> On July 12, 2016, 7:26 a.m., Jiang Yan Xu wrote:
> > Adding to the previous partial review after discussion.
> > 
> > ## Invariant checking and documentation
> > 
> > An overall comment is that I think since we keep track of shared resource 
> > across Master, allocator and sorter, each for a different aspect (allocated 
> > vs. used vs. available, etc.) and with different semantics and expactations 
> > on uniquesness/number of copies etc., we should very explicitly document 
> > these variables and method arguments and check their invariants.
> > 
> > Specifically, the following diagram helped me understand the relationship 
> > between these variables.
> > 
> > Sorter
> > |
> > |- allocations: hashmap<std::string, Allocation>
> >                                      |
> >                                      |- resources: hashmap<SlaveID, 
> > Resources>
> >                                      |- scalarQuantities 
> > 
> > `Allocation.resources` expects 1 copy of each shared resource because it's 
> > tracking whether a client has been allocated this resource and doesn't care 
> > about how many times it's been allocated or used by the client. Therefore 
> > distinct shared resources is an invariant that we should check in 
> > `allocated()`.
> > 
> > Allocator
> > |
> > |- slaves: hashmap<SlaveID, Slave>
> >                             |
> >                             |- allocated: Resources
> >                             
> > `Slave.allocated` expects 1 copy of each shared resource **per client** and 
> > it's grouped into one Resources object.
> > 
> > Master
> > |
> > |- Slave
> > |  |
> > |  |- usedResources: hashmap<FrameworkID, Resources>
> > |
> > |- Framework
> >    |
> >    |- usedResources: hashmap<SlaveID, Resources>
> >    
> > `Slave.usedResources` and `Framework.usedResources` expect 1 copy of each 
> > shared resource **per task** as they are tracking "usage".
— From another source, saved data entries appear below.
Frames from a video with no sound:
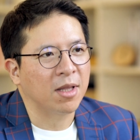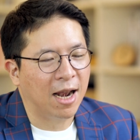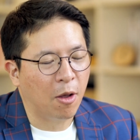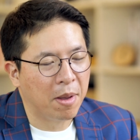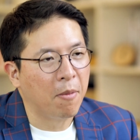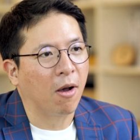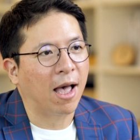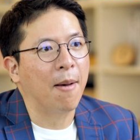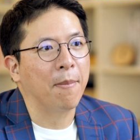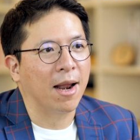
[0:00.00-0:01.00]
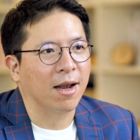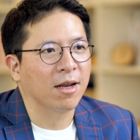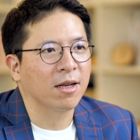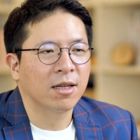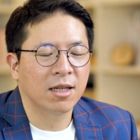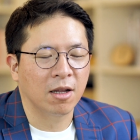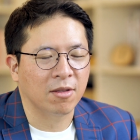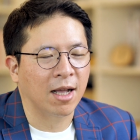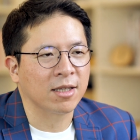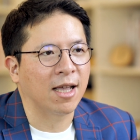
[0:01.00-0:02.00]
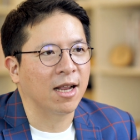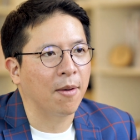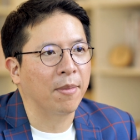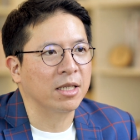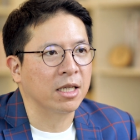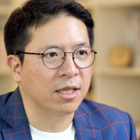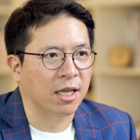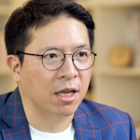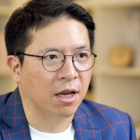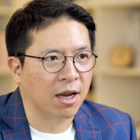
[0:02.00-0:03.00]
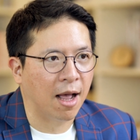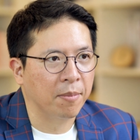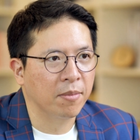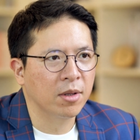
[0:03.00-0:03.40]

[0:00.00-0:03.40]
ถ้าเราไม่มองข้ามมันเราตั้งใจทำมันจริงๆเนี่ยนะครับ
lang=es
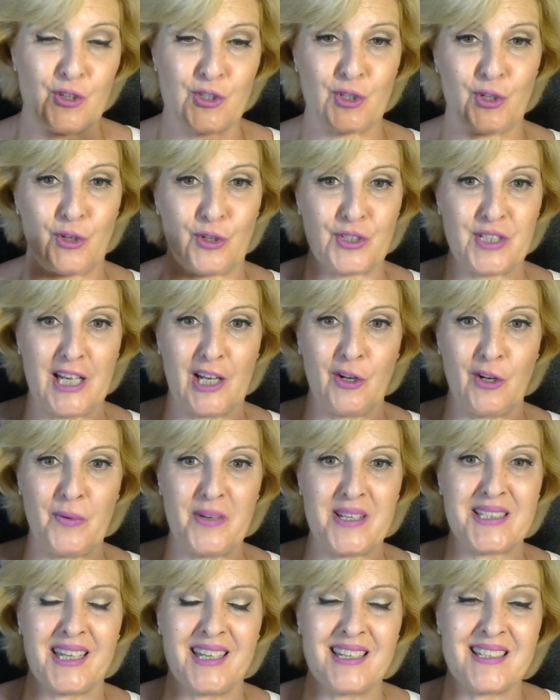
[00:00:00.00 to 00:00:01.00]
los ojos, ya lo
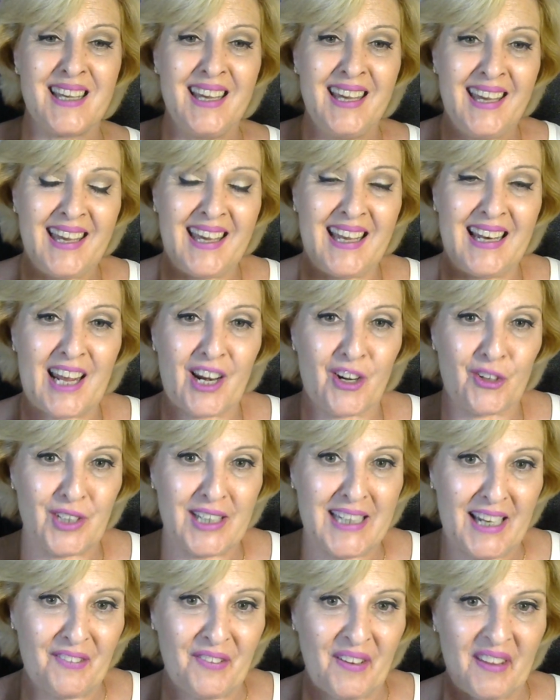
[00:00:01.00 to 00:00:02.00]
visteis en la
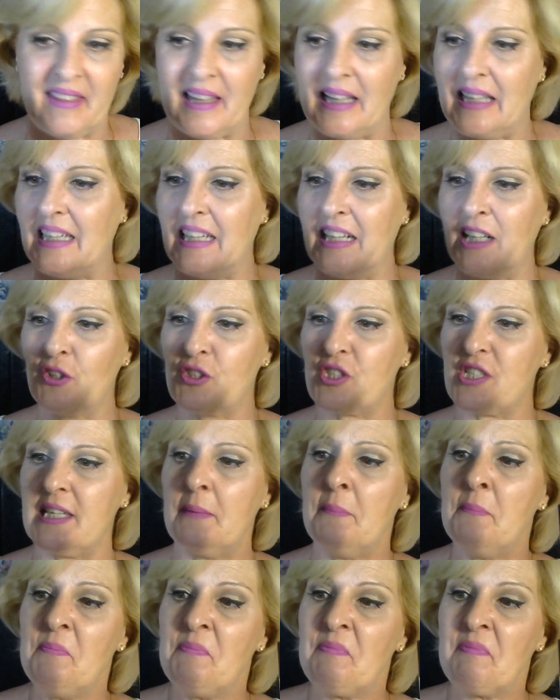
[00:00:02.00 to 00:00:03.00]
rutina facial de
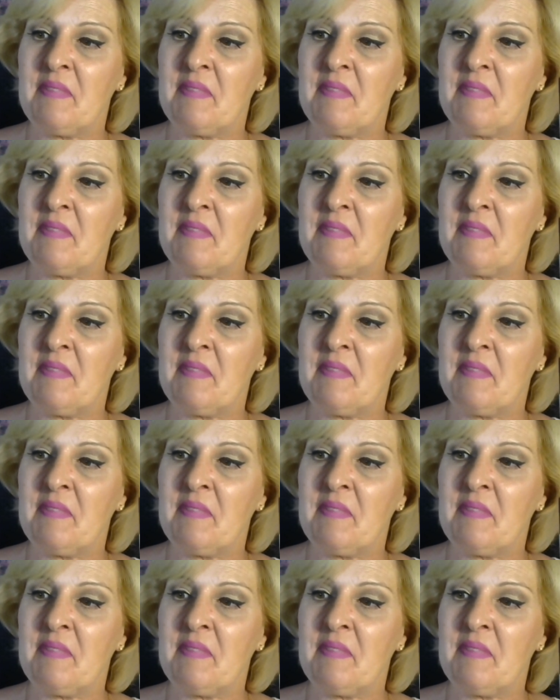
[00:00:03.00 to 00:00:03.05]
noche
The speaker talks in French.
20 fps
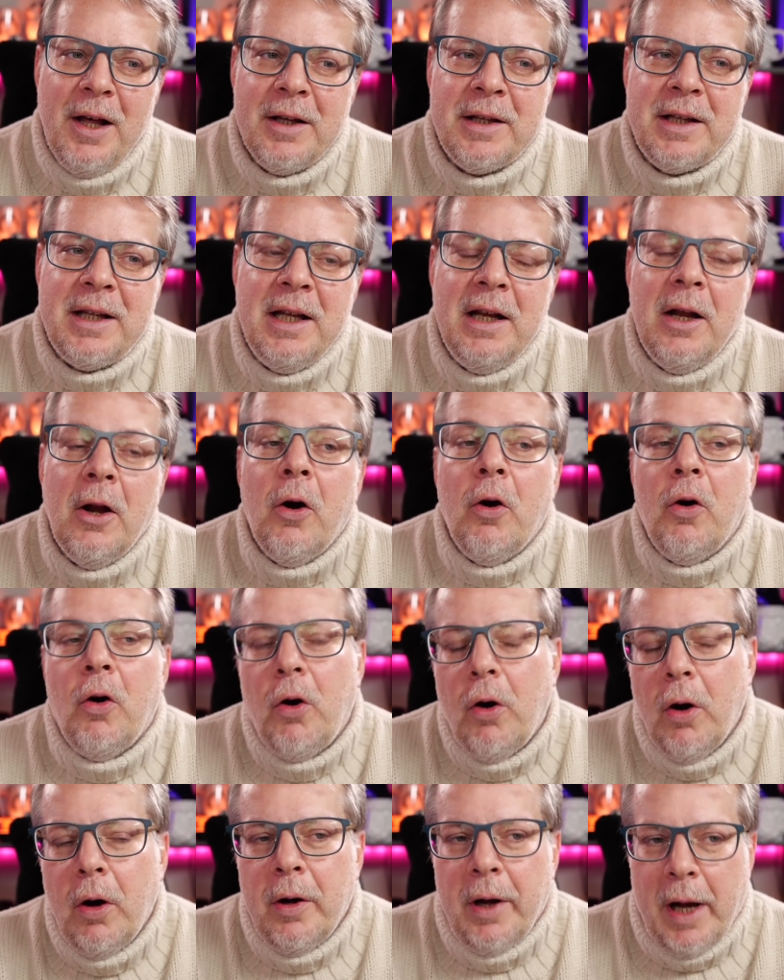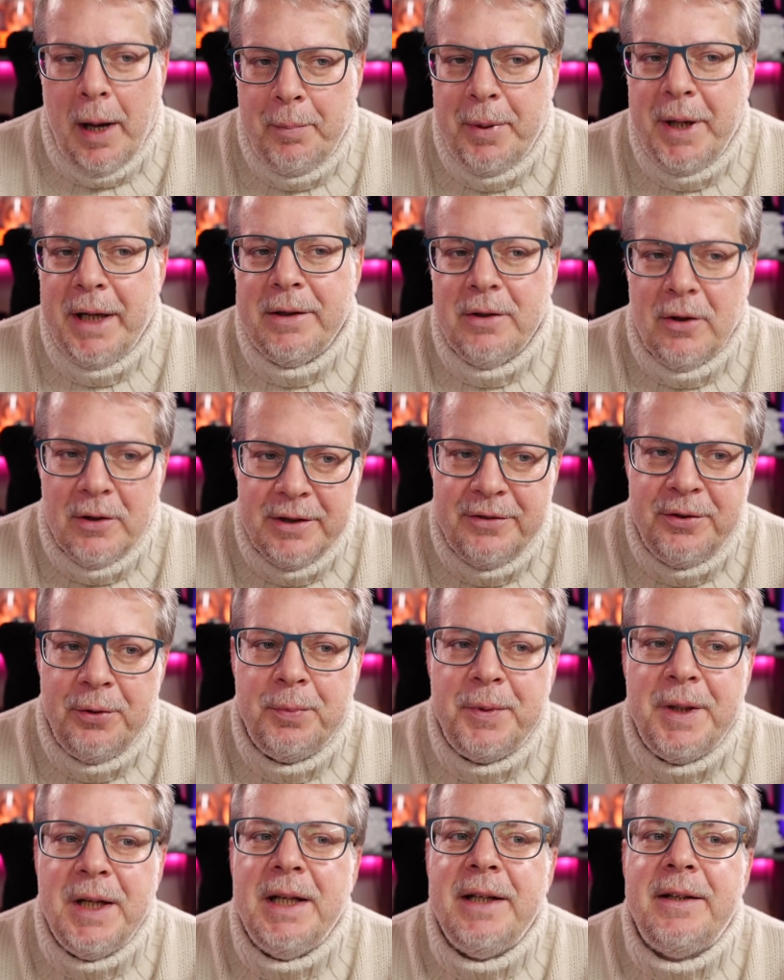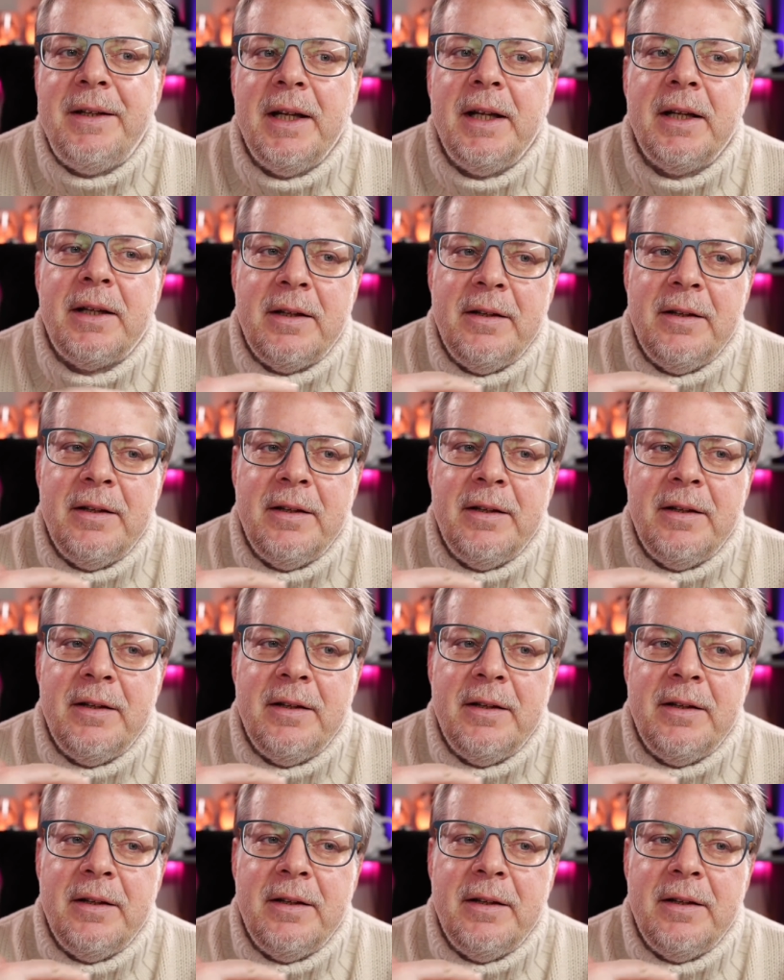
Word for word: qu'ils, après dans les subtilités,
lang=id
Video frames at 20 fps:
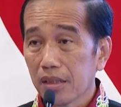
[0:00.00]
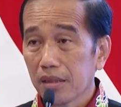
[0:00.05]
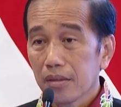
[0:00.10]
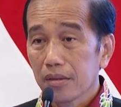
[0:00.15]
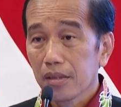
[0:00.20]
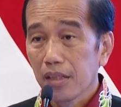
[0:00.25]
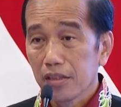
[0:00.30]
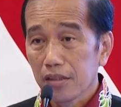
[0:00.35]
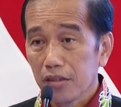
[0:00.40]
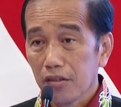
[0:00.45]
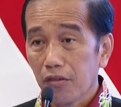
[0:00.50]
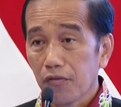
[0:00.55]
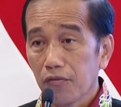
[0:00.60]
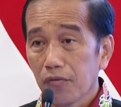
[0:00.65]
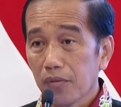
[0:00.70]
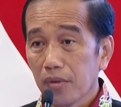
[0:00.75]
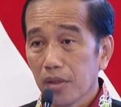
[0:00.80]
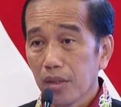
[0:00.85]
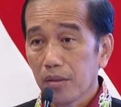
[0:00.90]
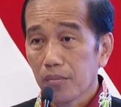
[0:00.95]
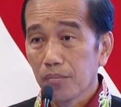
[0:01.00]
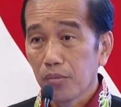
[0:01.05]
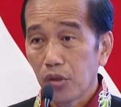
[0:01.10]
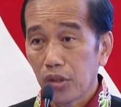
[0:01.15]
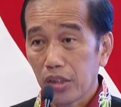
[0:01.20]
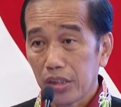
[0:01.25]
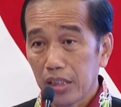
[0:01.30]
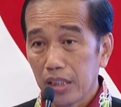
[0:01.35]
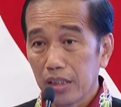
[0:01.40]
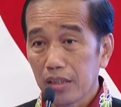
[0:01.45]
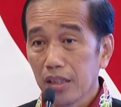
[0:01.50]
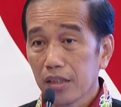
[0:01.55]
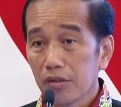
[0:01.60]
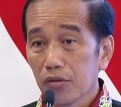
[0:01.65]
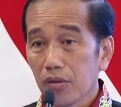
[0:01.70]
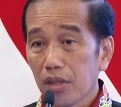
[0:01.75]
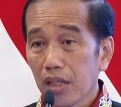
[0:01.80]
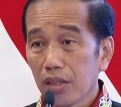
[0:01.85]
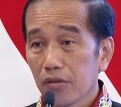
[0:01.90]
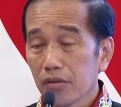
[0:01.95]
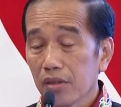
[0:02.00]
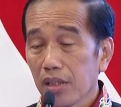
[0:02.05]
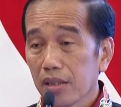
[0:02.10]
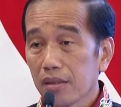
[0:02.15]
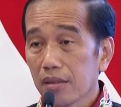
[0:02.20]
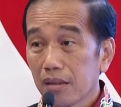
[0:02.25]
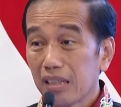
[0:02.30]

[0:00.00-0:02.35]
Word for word: Sense of politiknya juga harus ada.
Yes, I will update the comments to reflect scope of shared count (ie. copies) 
in the context of the `Resources` objects used in master, allocator and sorter. 
So, now with the current version:

1) Sorter=> allocations (resources, scalarQuantities): 1 copy of each shared 
resource per allocation (that has not been recovered) by a client.
2) Allocator=> slaves[].allocated: 1 copy of each shared resource per 
allocation (that has not been recovered) by a framework.
3) Master=> usedResources (in Slave and Framework): 1 copy of each shared 
resource per task as they are tracking "usage".


> On July 12, 2016, 7:26 a.m., Jiang Yan Xu wrote:
> > src/master/master.hpp, line 274
> > <https://reviews.apache.org/r/45961/diff/7/?file=1438751#file1438751line274>
> >
> >     Chatted offline. We should refactor this into a 
> > `Master::recoverResources()` call to encapsulate this logic and call 
> > `allocator->recoverResources()` inside with adjusted arguments.

Wrapped `Allocator::recoverResources()` within `Master::recoverResources()`.


> On July 12, 2016, 7:26 a.m., Jiang Yan Xu wrote:
> > src/master/allocator/mesos/hierarchical.cpp, lines 450-459
> > <https://reviews.apache.org/r/45961/diff/7/?file=1438747#file1438747line450>
> >
> >     Seems like in `slaves[slaveId].allocated` we should be maintaining one 
> > copy of each shared resource **per framework** but this if condition here 
> > assumes one copy of each shared resource across framework.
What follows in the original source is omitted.